Amaurobioides pallida
- Conservation status: Naturally Uncommon (NZ TCS)

Scientific classification
- Kingdom: Animalia
- Phylum: Arthropoda
- Subphylum: Chelicerata
- Class: Arachnida
- Order: Araneae
- Infraorder: Araneomorphae
- Family: Anyphaenidae
- Genus: Amaurobioides
- Species: A. pallida
- Binomial name: Amaurobioides pallida Forster, 1970

= Amaurobioides pallida =

- Authority: Forster, 1970
- Conservation status: NU

Species of spider

Amaurobioides pallida is a species of Anyphaenidae spider that is endemic to New Zealand.

==Taxonomy==
This species was described in 1970 by Ray Forster from female and male specimens collected in Wellington. The holotype is stored in Canterbury Museum.

==Description==
The female is recorded at 8.18mm in length whereas the male is 5.95mm.
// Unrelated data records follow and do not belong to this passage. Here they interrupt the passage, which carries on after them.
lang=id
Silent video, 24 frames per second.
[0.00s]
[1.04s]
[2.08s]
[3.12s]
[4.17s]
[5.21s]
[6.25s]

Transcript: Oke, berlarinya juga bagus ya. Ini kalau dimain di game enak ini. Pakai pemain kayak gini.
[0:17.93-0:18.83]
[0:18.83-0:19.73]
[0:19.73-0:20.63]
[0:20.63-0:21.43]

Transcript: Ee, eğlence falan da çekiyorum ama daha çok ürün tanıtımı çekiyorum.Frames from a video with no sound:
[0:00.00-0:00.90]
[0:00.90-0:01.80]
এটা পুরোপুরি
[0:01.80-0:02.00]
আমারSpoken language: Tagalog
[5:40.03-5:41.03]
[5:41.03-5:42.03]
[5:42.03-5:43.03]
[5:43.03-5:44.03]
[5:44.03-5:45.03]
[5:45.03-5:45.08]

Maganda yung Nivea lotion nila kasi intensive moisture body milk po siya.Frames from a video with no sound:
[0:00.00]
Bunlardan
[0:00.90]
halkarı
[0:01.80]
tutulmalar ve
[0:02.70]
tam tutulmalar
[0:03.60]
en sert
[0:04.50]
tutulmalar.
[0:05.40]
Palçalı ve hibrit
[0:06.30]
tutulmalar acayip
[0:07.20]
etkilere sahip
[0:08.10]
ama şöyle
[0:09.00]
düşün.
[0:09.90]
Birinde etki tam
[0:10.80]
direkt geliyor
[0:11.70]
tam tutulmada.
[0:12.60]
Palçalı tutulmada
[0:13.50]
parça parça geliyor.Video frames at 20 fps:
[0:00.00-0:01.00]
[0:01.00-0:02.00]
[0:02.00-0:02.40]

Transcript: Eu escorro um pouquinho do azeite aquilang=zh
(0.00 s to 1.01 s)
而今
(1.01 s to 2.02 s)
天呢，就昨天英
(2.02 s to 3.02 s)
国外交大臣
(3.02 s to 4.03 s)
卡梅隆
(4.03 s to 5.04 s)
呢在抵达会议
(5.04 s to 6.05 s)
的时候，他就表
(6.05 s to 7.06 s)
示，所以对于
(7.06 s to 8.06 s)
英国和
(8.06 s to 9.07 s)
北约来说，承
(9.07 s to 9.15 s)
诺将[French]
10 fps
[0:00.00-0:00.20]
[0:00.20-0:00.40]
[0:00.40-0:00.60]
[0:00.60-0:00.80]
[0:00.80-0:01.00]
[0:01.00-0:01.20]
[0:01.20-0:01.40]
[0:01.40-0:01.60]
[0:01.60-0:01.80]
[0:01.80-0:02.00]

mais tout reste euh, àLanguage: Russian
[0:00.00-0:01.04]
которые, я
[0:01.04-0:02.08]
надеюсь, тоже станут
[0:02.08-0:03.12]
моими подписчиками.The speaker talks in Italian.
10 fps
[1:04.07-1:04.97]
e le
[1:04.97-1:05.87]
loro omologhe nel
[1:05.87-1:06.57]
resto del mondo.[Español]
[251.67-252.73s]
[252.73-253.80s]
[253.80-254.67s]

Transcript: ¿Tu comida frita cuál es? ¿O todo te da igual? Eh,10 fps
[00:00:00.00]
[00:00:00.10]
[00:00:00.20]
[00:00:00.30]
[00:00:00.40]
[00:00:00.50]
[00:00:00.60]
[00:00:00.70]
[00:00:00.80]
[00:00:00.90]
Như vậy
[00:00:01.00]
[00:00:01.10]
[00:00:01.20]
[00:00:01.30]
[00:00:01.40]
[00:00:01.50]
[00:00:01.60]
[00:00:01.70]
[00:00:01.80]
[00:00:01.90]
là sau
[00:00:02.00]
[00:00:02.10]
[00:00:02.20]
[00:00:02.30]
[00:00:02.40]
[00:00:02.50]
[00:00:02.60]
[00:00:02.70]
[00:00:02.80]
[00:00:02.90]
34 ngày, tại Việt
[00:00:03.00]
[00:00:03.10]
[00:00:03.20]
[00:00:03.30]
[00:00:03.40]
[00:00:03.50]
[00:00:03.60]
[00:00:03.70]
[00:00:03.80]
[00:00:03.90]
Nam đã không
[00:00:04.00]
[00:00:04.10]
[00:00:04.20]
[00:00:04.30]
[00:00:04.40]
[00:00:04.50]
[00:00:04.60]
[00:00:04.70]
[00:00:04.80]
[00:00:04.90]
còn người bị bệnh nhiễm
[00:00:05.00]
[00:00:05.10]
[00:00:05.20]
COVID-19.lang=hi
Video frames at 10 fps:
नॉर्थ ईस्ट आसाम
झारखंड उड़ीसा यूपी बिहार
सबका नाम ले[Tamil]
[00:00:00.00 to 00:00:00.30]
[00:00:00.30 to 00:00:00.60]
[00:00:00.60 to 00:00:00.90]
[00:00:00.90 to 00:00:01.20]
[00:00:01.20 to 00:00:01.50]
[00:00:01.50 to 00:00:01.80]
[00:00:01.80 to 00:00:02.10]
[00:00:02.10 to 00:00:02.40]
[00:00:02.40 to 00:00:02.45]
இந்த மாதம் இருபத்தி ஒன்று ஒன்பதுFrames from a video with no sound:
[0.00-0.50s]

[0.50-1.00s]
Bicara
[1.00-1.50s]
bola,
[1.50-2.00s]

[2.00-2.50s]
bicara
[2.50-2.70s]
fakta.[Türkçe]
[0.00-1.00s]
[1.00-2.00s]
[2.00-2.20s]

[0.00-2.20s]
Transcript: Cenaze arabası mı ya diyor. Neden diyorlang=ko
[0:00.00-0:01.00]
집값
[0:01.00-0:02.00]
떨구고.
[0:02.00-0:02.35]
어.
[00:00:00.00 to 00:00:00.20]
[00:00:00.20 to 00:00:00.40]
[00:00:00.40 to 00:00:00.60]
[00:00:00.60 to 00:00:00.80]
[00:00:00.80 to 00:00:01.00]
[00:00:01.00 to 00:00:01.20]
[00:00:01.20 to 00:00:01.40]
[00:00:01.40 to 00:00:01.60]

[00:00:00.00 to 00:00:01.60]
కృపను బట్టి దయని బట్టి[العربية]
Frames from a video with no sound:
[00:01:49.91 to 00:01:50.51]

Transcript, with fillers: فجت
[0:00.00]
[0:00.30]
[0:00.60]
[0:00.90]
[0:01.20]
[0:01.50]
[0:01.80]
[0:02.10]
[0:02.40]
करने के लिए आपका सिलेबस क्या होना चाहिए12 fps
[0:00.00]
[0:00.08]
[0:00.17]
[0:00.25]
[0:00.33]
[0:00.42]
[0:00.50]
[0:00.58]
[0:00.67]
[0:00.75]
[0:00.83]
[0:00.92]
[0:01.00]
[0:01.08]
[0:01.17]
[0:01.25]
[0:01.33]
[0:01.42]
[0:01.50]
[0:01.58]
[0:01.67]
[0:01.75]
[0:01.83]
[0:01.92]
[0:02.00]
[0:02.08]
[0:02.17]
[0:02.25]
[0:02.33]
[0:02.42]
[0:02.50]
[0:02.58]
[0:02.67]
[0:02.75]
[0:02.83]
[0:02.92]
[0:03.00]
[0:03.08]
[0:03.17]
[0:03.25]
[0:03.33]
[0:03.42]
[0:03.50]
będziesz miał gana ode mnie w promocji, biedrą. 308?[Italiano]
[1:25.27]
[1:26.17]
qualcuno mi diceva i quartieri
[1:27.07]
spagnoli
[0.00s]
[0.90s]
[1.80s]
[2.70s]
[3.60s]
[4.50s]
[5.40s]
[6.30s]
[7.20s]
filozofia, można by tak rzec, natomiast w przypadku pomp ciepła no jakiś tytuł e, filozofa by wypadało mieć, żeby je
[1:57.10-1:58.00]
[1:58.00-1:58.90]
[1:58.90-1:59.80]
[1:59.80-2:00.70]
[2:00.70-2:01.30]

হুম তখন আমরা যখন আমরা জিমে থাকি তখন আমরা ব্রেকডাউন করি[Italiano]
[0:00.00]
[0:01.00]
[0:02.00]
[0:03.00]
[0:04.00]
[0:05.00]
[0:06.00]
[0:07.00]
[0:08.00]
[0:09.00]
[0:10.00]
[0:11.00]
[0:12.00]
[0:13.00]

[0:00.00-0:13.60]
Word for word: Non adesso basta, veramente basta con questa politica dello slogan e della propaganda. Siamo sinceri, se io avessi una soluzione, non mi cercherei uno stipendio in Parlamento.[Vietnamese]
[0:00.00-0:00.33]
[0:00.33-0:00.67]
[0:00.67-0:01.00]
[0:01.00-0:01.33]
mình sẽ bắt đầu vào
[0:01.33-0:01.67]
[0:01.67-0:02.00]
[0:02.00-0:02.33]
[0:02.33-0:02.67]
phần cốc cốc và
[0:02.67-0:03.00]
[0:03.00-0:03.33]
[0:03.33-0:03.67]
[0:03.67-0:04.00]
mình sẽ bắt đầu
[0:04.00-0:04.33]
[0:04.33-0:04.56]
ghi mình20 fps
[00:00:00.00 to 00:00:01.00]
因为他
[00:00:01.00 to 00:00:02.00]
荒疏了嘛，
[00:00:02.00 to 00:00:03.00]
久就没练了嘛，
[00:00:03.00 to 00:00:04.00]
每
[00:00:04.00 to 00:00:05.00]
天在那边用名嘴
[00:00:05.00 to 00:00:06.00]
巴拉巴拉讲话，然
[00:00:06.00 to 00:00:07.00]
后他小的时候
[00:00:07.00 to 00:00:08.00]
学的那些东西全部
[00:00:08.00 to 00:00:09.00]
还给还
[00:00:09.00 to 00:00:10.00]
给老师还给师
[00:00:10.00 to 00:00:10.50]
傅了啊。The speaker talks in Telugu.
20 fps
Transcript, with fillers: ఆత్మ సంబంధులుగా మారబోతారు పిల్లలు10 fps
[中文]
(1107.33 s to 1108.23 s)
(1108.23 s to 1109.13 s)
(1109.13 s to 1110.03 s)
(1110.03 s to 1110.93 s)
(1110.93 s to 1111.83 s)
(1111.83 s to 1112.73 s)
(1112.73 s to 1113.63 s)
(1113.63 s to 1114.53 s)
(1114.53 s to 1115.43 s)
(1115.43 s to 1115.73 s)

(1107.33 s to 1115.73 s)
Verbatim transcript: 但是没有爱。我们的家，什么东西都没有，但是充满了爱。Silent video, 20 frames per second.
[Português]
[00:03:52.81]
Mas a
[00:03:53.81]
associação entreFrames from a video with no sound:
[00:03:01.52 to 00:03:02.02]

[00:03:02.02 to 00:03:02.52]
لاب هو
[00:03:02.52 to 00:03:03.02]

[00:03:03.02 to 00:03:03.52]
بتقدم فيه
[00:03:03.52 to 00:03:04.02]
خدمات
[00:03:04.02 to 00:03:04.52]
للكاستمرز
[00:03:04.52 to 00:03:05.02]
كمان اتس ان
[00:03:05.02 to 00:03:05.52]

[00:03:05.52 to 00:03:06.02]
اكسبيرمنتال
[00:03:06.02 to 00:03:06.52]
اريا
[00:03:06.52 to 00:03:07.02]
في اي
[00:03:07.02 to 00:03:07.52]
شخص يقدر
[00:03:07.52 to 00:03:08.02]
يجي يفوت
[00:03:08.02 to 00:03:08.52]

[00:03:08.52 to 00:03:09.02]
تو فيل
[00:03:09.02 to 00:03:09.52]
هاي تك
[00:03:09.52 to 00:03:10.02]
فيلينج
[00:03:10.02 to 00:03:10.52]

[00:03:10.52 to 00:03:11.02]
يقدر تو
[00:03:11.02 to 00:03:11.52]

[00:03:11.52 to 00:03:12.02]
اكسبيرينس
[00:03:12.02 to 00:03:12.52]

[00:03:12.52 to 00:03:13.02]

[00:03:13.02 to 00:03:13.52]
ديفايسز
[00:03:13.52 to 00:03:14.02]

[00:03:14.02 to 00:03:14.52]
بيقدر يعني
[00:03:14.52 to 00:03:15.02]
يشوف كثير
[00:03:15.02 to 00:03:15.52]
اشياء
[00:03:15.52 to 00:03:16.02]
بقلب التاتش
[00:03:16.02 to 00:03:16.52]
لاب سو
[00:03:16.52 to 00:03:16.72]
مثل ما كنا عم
This species has a reddish brown carapace and a brown abdomen that has pale chevron markings dorsally.

==Distribution==
This species is only known from Wellington, New Zealand. Like all Amaurobioides, it lives along the spray zone of rocky coasts.

==Conservation status==
Under the New Zealand Threat Classification System, this species is listed as "Naturally Uncommon" with the qualifiers of "Climate Impact" and "Range Restricted".